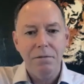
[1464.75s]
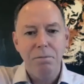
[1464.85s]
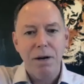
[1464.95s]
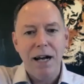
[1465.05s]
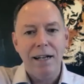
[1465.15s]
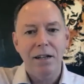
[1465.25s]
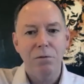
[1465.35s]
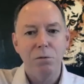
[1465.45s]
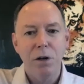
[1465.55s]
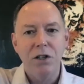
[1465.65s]
part
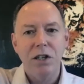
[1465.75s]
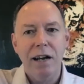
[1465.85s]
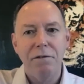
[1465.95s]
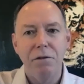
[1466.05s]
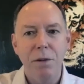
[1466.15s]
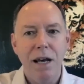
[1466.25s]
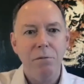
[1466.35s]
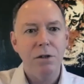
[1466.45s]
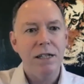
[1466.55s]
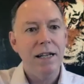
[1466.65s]
that reached out from that
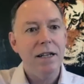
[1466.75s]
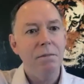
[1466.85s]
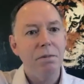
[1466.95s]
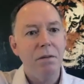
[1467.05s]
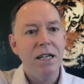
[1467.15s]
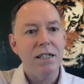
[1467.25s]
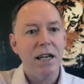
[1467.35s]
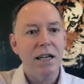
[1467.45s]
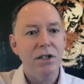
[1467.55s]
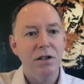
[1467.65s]
was then the
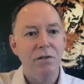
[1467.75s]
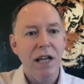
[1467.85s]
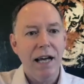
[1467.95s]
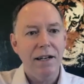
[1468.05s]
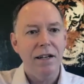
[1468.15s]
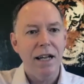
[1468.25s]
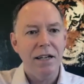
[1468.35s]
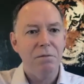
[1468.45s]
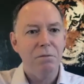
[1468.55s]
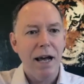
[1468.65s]
implementation of that. And
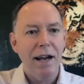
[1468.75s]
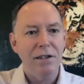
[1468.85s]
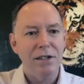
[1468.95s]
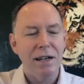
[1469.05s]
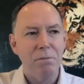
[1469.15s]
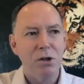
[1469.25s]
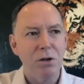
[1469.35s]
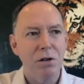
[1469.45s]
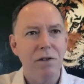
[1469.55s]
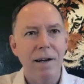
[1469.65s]
they had it some
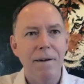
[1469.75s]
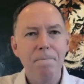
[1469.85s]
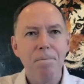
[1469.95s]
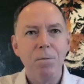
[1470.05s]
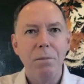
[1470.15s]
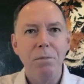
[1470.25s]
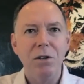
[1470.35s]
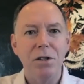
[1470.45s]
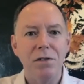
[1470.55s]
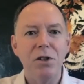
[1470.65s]
sort of
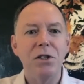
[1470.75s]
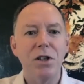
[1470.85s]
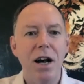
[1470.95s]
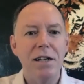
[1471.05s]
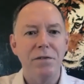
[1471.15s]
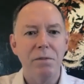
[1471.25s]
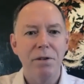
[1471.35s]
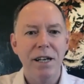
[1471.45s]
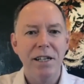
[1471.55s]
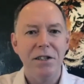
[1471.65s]
because of the size of the
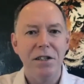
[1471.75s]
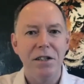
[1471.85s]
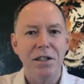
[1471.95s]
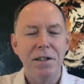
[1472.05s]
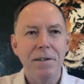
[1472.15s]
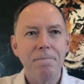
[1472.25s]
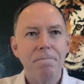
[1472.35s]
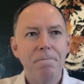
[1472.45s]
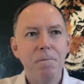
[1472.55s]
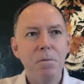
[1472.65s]
pieces,
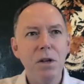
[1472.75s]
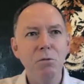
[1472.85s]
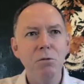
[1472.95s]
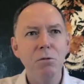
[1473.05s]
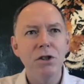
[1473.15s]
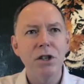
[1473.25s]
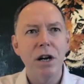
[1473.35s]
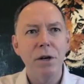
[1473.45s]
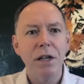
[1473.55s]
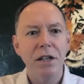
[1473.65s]
was
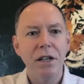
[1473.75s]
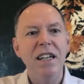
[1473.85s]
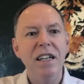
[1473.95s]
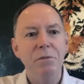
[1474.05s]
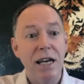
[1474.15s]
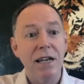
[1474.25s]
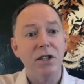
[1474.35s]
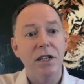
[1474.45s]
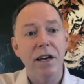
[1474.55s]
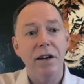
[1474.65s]
showing that it was
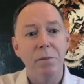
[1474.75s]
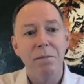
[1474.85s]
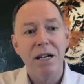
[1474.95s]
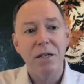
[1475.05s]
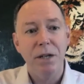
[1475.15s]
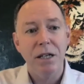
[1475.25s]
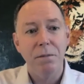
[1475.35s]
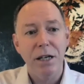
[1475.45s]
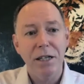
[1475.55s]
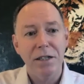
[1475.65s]
actually going to be a much bigger
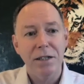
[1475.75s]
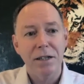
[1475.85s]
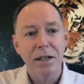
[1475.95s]
piece.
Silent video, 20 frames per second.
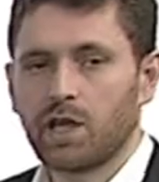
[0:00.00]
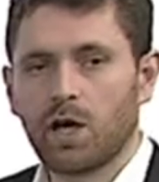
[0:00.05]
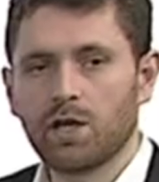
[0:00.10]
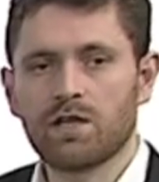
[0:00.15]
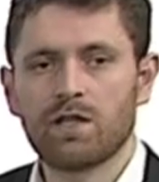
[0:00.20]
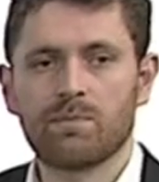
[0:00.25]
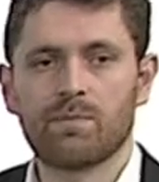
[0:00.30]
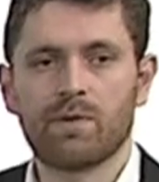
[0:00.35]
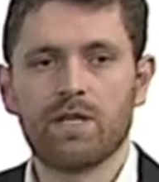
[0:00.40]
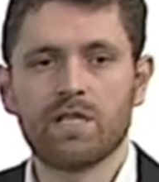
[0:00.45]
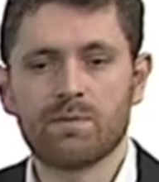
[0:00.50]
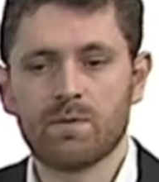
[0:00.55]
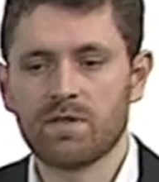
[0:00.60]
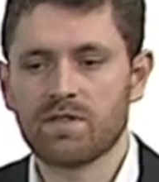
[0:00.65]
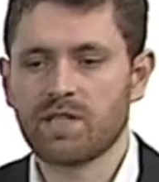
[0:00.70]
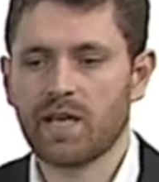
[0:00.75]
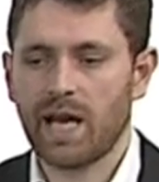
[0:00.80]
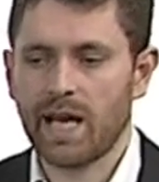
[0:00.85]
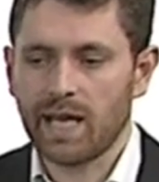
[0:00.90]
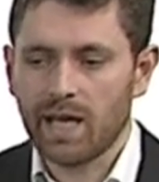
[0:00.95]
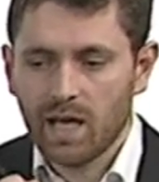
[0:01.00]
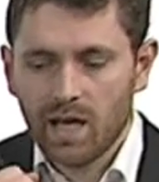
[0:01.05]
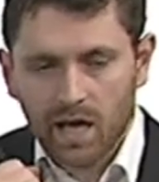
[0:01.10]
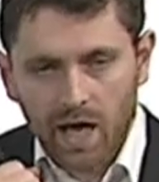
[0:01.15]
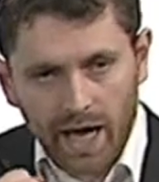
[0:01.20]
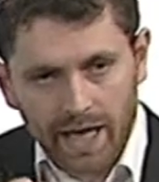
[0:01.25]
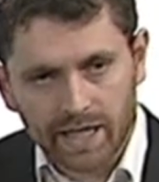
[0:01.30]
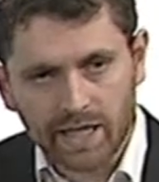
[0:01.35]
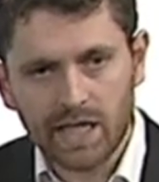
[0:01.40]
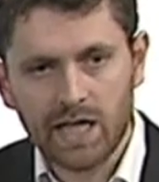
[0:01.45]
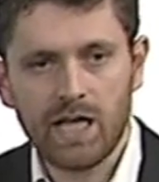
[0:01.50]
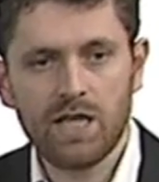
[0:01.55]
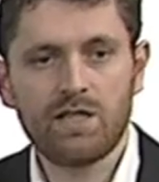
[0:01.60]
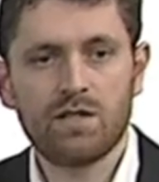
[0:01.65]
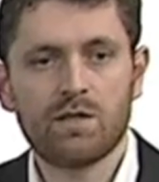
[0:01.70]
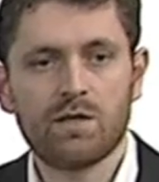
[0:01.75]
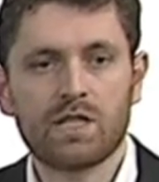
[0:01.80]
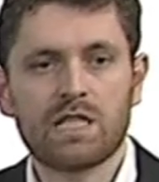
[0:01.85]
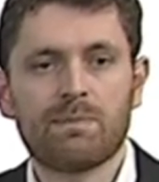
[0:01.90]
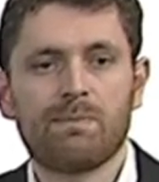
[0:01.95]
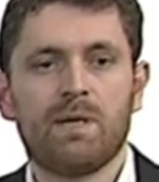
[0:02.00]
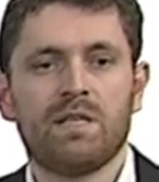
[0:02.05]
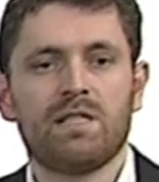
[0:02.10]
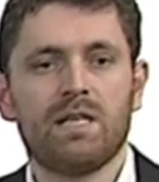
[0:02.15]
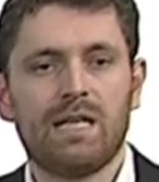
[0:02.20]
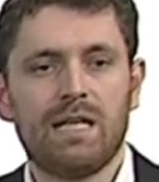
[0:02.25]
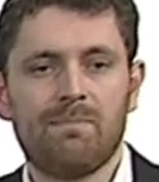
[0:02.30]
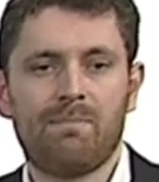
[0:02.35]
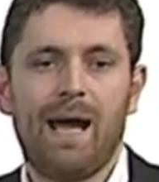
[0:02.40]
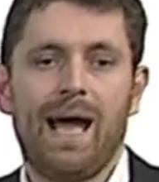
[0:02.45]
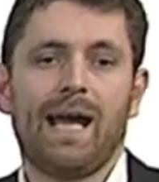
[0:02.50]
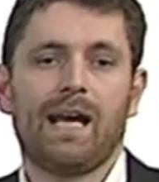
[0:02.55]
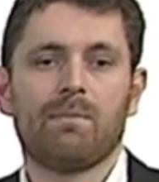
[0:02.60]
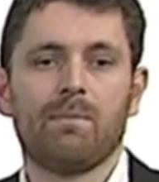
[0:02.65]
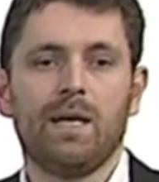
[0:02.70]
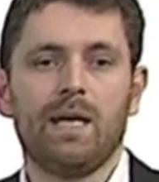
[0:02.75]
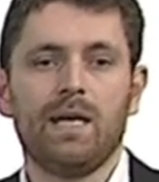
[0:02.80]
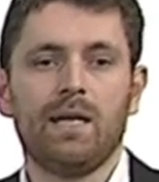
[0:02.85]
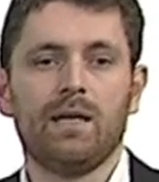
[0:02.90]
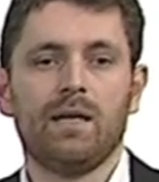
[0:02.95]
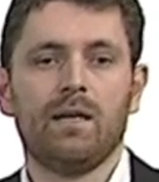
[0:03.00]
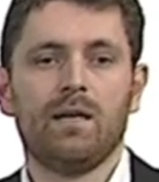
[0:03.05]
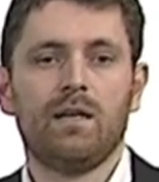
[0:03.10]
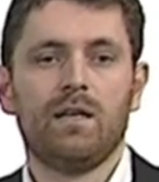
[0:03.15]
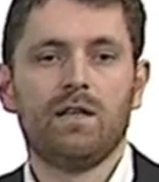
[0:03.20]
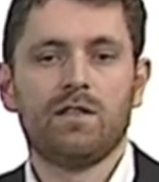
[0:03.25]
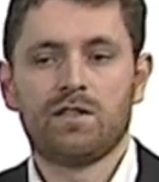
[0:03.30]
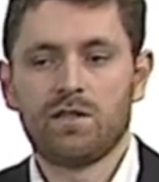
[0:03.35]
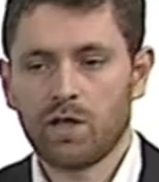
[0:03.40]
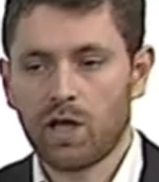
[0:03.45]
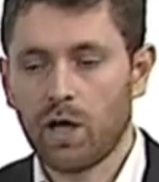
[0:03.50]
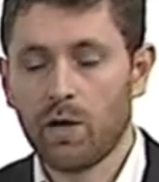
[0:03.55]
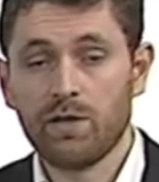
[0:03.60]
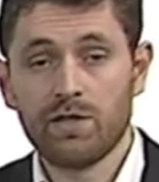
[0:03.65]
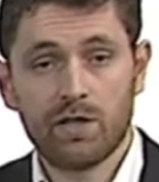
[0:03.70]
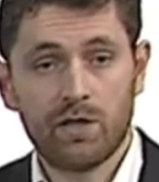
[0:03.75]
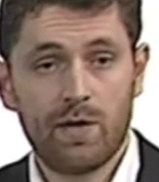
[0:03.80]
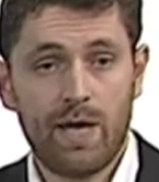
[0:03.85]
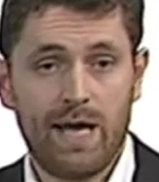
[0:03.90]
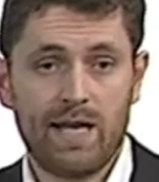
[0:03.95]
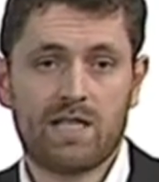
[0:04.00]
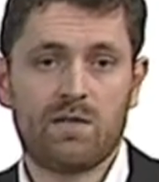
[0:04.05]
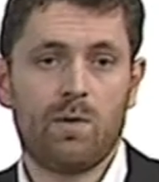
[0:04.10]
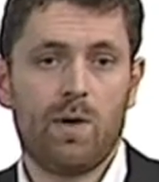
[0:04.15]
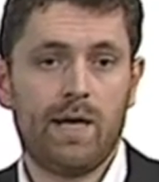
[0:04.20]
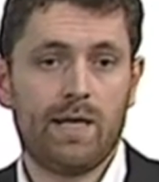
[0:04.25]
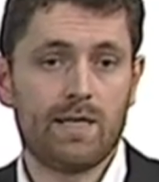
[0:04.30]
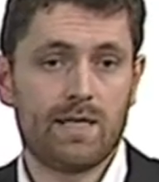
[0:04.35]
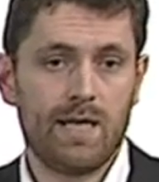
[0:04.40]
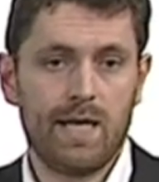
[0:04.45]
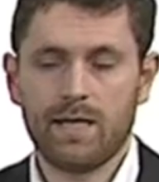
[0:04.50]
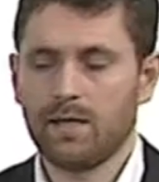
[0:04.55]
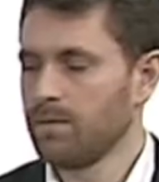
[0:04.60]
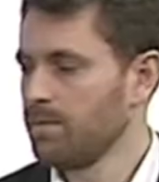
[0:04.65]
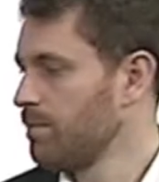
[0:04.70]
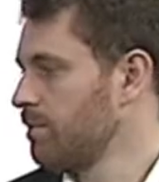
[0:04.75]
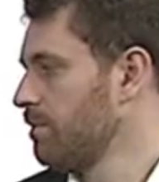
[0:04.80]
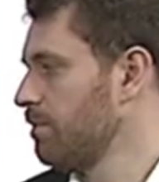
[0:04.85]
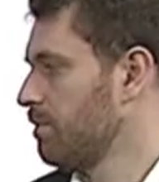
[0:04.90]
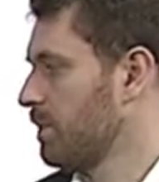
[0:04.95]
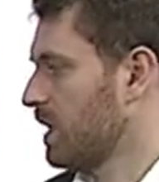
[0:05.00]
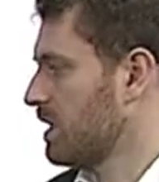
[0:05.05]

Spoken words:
to the principal and say, I need you to explicitly back me to go and do X, Y, and Z, because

◆ ◆ ◆

TASK DESCRIPTION:
Output all the entries exactly, minus any pictures.

RESPONSE FOR THIS EXERCISE:
[1464.75s]
[1464.85s]
[1464.95s]
[1465.05s]
[1465.15s]
[1465.25s]
[1465.35s]
[1465.45s]
[1465.55s]
[1465.65s]
part
[1465.75s]
[1465.85s]
[1465.95s]
[1466.05s]
[1466.15s]
[1466.25s]
[1466.35s]
[1466.45s]
[1466.55s]
[1466.65s]
that reached out from that
[1466.75s]
[1466.85s]
[1466.95s]
[1467.05s]
[1467.15s]
[1467.25s]
[1467.35s]
[1467.45s]
[1467.55s]
[1467.65s]
was then the
[1467.75s]
[1467.85s]
[1467.95s]
[1468.05s]
[1468.15s]
[1468.25s]
[1468.35s]
[1468.45s]
[1468.55s]
[1468.65s]
implementation of that. And
[1468.75s]
[1468.85s]
[1468.95s]
[1469.05s]
[1469.15s]
[1469.25s]
[1469.35s]
[1469.45s]
[1469.55s]
[1469.65s]
they had it some
[1469.75s]
[1469.85s]
[1469.95s]
[1470.05s]
[1470.15s]
[1470.25s]
[1470.35s]
[1470.45s]
[1470.55s]
[1470.65s]
sort of
[1470.75s]
[1470.85s]
[1470.95s]
[1471.05s]
[1471.15s]
[1471.25s]
[1471.35s]
[1471.45s]
[1471.55s]
[1471.65s]
because of the size of the
[1471.75s]
[1471.85s]
[1471.95s]
[1472.05s]
[1472.15s]
[1472.25s]
[1472.35s]
[1472.45s]
[1472.55s]
[1472.65s]
pieces,
[1472.75s]
[1472.85s]
[1472.95s]
[1473.05s]
[1473.15s]
[1473.25s]
[1473.35s]
[1473.45s]
[1473.55s]
[1473.65s]
was
[1473.75s]
[1473.85s]
[1473.95s]
[1474.05s]
[1474.15s]
[1474.25s]
[1474.35s]
[1474.45s]
[1474.55s]
[1474.65s]
showing that it was
[1474.75s]
[1474.85s]
[1474.95s]
[1475.05s]
[1475.15s]
[1475.25s]
[1475.35s]
[1475.45s]
[1475.55s]
[1475.65s]
actually going to be a much bigger
[1475.75s]
[1475.85s]
[1475.95s]
piece.
Silent video, 20 frames per second.
[0:00.00]
[0:00.05]
[0:00.10]
[0:00.15]
[0:00.20]
[0:00.25]
[0:00.30]
[0:00.35]
[0:00.40]
[0:00.45]
[0:00.50]
[0:00.55]
[0:00.60]
[0:00.65]
[0:00.70]
[0:00.75]
[0:00.80]
[0:00.85]
[0:00.90]
[0:00.95]
[0:01.00]
[0:01.05]
[0:01.10]
[0:01.15]
[0:01.20]
[0:01.25]
[0:01.30]
[0:01.35]
[0:01.40]
[0:01.45]
[0:01.50]
[0:01.55]
[0:01.60]
[0:01.65]
[0:01.70]
[0:01.75]
[0:01.80]
[0:01.85]
[0:01.90]
[0:01.95]
[0:02.00]
[0:02.05]
[0:02.10]
[0:02.15]
[0:02.20]
[0:02.25]
[0:02.30]
[0:02.35]
[0:02.40]
[0:02.45]
[0:02.50]
[0:02.55]
[0:02.60]
[0:02.65]
[0:02.70]
[0:02.75]
[0:02.80]
[0:02.85]
[0:02.90]
[0:02.95]
[0:03.00]
[0:03.05]
[0:03.10]
[0:03.15]
[0:03.20]
[0:03.25]
[0:03.30]
[0:03.35]
[0:03.40]
[0:03.45]
[0:03.50]
[0:03.55]
[0:03.60]
[0:03.65]
[0:03.70]
[0:03.75]
[0:03.80]
[0:03.85]
[0:03.90]
[0:03.95]
[0:04.00]
[0:04.05]
[0:04.10]
[0:04.15]
[0:04.20]
[0:04.25]
[0:04.30]
[0:04.35]
[0:04.40]
[0:04.45]
[0:04.50]
[0:04.55]
[0:04.60]
[0:04.65]
[0:04.70]
[0:04.75]
[0:04.80]
[0:04.85]
[0:04.90]
[0:04.95]
[0:05.00]
[0:05.05]

Spoken words:
to the principal and say, I need you to explicitly back me to go and do X, Y, and Z, because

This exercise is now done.